La guerra a Gaza e la resilienza di Hamas secondo l’intelligence USA
Le recenti valutazioni dell’intelligence statunitense gettano una luce pessimistica sulla situazione bellica nella Striscia di Gaza. A distanza di oltre tre mesi dall’inizio delle ostilità, emerge un quadro incerto sulle reali capacità operative dell’esercito israeliano di portare a compimento la sua missione: la distruttura di Hamas. Le informazioni fornite anonimamente da fonti americane indicano una realtà complessa, nella quale il gruppo militante sembra essere ben lungi dall’essere annientato.
Nonostante l’insistenza israeliana sulle proprie stime, di natura ufficiosa e leggermente più ottimistiche, ammette pubblicamente di essere ancora distante dal raggiungere i propri obiettivi strategici. Con la guerra che si prospetta continuare per “molti mesi”, secondo alcuni rappresentanti governativi e militari, l’attenzione si sposta anche sui negoziati in corso, volti a un possibile cessate il fuoco temporaneo.
La tattica di Hamas e la risposta israeliana
La strategia di Hamas basata sull’uso di intricati tunnel sotterranei, utilizzati per spostamenti e attacchi improvvisi, sembra essere ancora efficace. Se le stime americane sono accurate, il 60-80% di questa rete sarebbe ancora operativa nonostante l’offensiva israeliana. D’altra parte, Israele ha iniziato le sue operazioni militari con intensi bombardamenti il giorno successivo agli attacchi dei miliziani in territorio israeliano il 7 ottobre, seguiti poi da un’invasione via terra.

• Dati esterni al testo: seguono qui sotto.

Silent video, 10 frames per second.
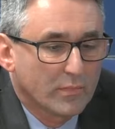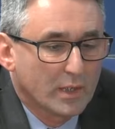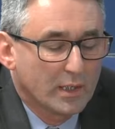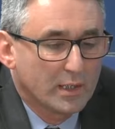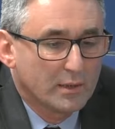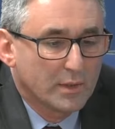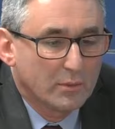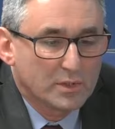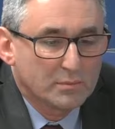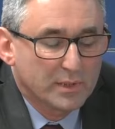I
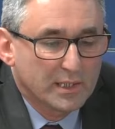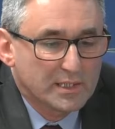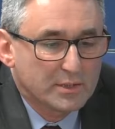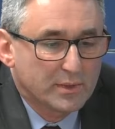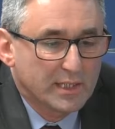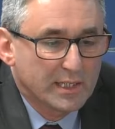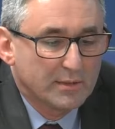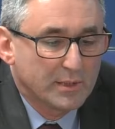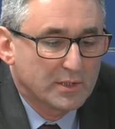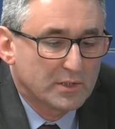wasn't party to any
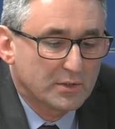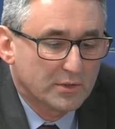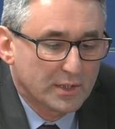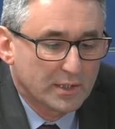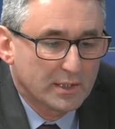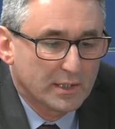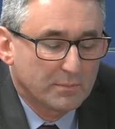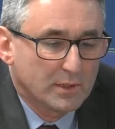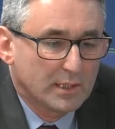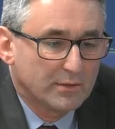emails other than, I
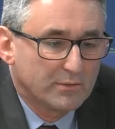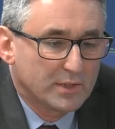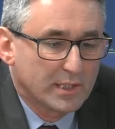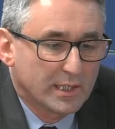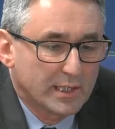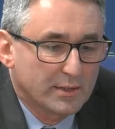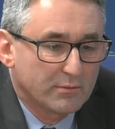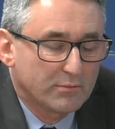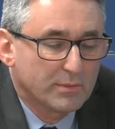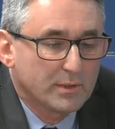believe,
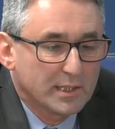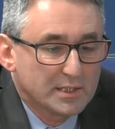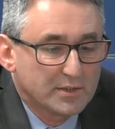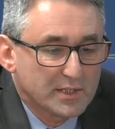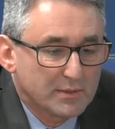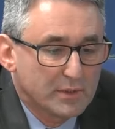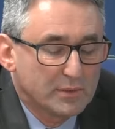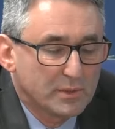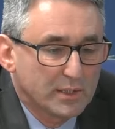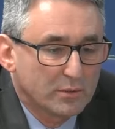Diane replied to this
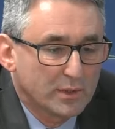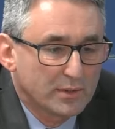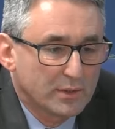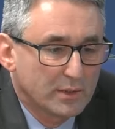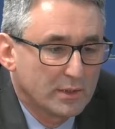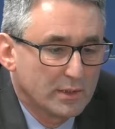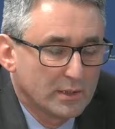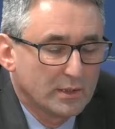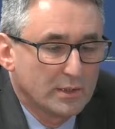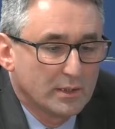email with,
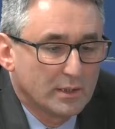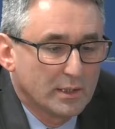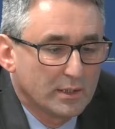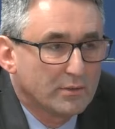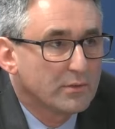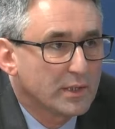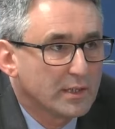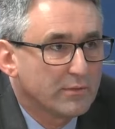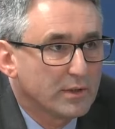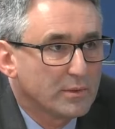thank
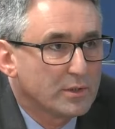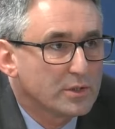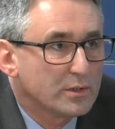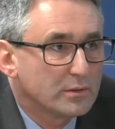you very much.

Israele ha giustificato i suoi interventi più severi – compresi quelli che hanno colpito le aree degli ospedali rimasti attivi – come necessari per colpire basi e ingressi dei tunnel di Hamas. Tuttavia, le operazioni di terra hanno evidenziato i limiti nell’affrontare questi passaggi sotterranei, considerato troppo rischioso per le forze armate penetrare e distruggerli dall’interno. Inoltre, l’operazione denominata “Sea of Atlantis”, che prevedeva l’inondazione dei tunnel con acqua marina, ha dato risultati inferiori alle aspettative.
Le conseguenze civili e umanitarie
La crisi umanitaria che affligge la Striscia di Gaza è stata fortemente aggravata dal conflitto. Secondo il ministero della Sanità di Gaza, il numero di palestinesi deceduti supera i 26mila, con una tragica prevalenza di donne e bambini. Oltre 1,9 milioni di persone sono state costrette a lasciare le proprie case, spesso senza accesso a servizi essenziali quali cibo e acqua potabile.
La persistenza di Hamas, nonostante gli ingenti danni subiti, è testimoniata dalla capacità dell’organizzazione di mantenere attive le proprie forze. Si stima che possa ancora contare su un numero significativo di combattenti e munizioni per portare avanti attacchi per mesi. La recente pioggia di razzi lanciata da Khan Yunis verso Tel Aviv evidenzia che la minaccia di Hamas è ancora concreta.
La pressione internazionale e le richieste di cessate il fuoco
Le pressioni internazionali per un cessate il fuoco sono in aumento, con gli Stati Uniti, principale alleato di Israele, che hanno sollecitato il governo di Benjamin Netanyahu a privilegiare operazioni mirate, per limitare le vittime civili e consentire la distribuzione di aiuti. La situazione rimane fluida e la comunità internazionale segue con apprensione lo sviluppo degli eventi, auspicando una soluzione che ponga fine alle ostilità e alle sofferenze dei civili.
L’incertezza domina il panorama attuale nella Striscia di Gaza, con il destino di oltre 100 ostaggi nelle mani di Hamas che aggiunge un ulteriore livello di complessità alle operazioni militari. La distruzione dei tunnel rischia di compromettere anche la vita di questi prigionieri, rendendo ogni decisione tattica un dilemma tra la necessità militare e la salvaguardia delle vite umane.
La resilienza di Hamas e la complessità dei tunnel hanno creato un’impasse per le forze israeliane, mettendo in luce le sfide di un’operazione militare che, pur essendo la più lunga dei tempi recenti, non ha ancora raggiunto i suoi obiettivi dichiarati. La comunità internazionale osserva con preoccupazione queste dinamiche, sperando che i negoziati possano portare a una riduzione delle ostilità.